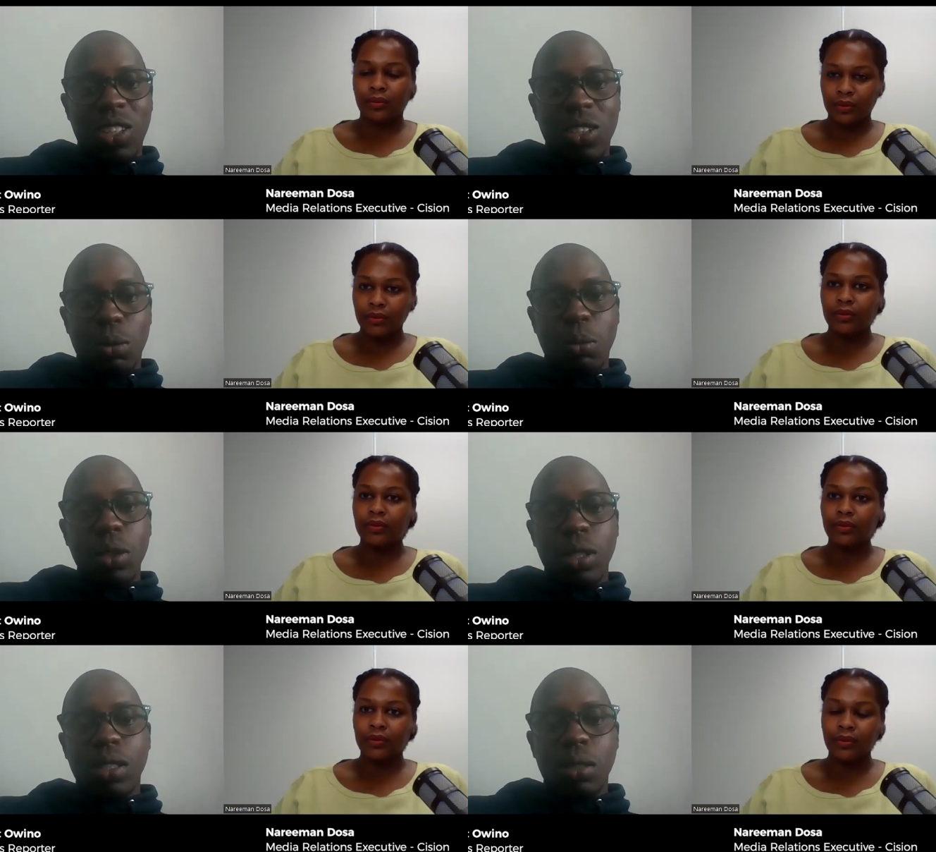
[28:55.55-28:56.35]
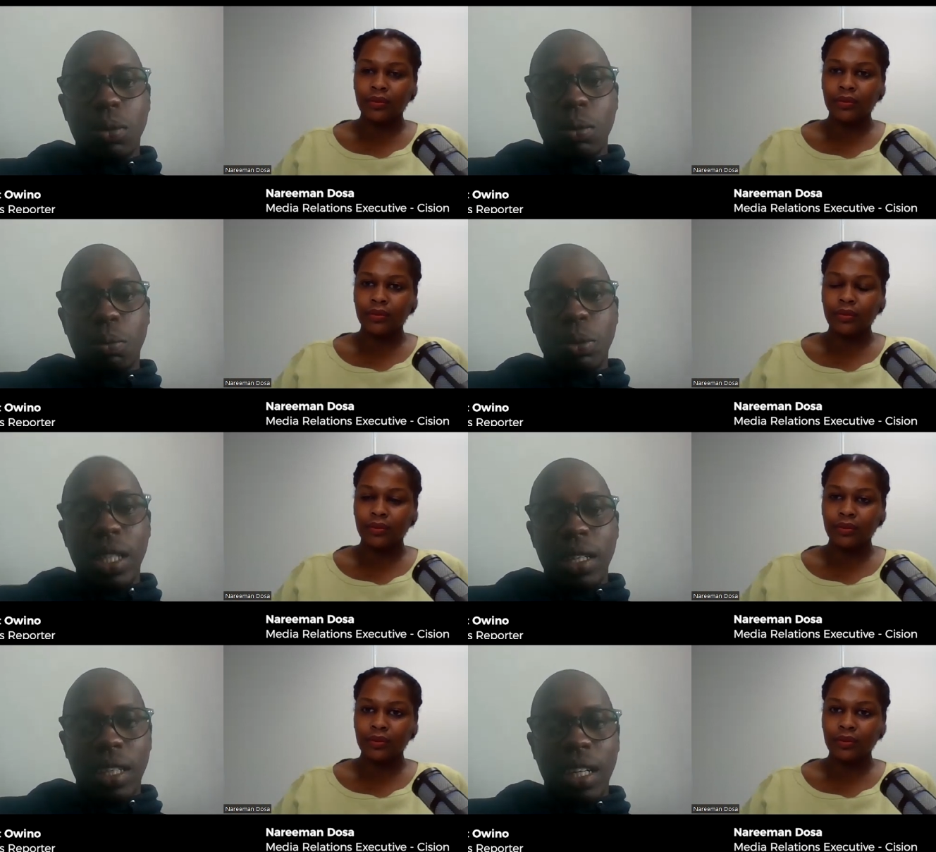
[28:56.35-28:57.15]
Speaker 1: So most
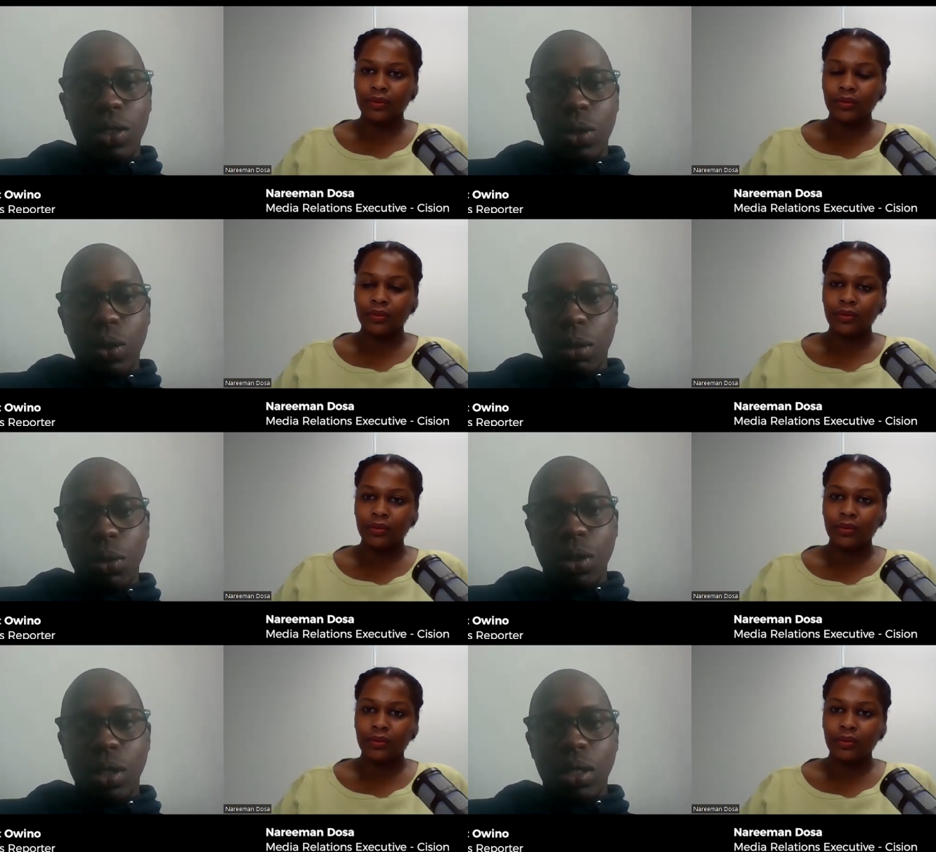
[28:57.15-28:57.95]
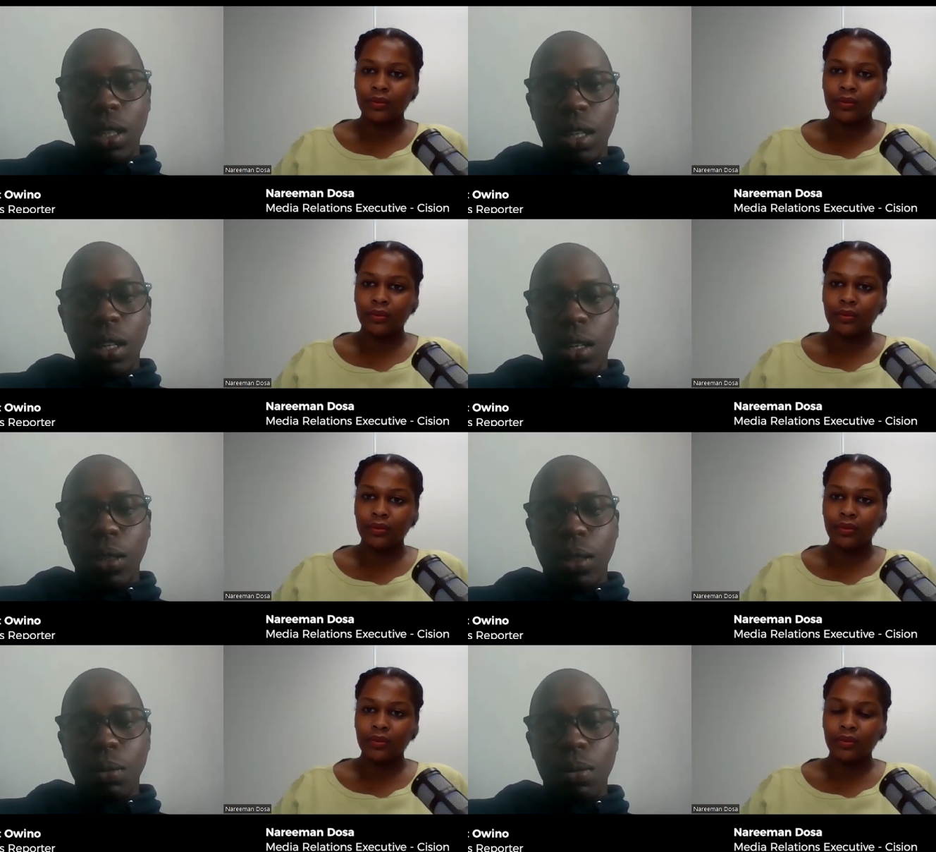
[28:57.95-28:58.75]
PR guys or most uh,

▸ **Work instruction**
Could you repeat all of the entries exactly, without any of the images?

▸ **Output of the task**
[28:55.55-28:56.35]
[28:56.35-28:57.15]
Speaker 1: So most
[28:57.15-28:57.95]
[28:57.95-28:58.75]
PR guys or most uh,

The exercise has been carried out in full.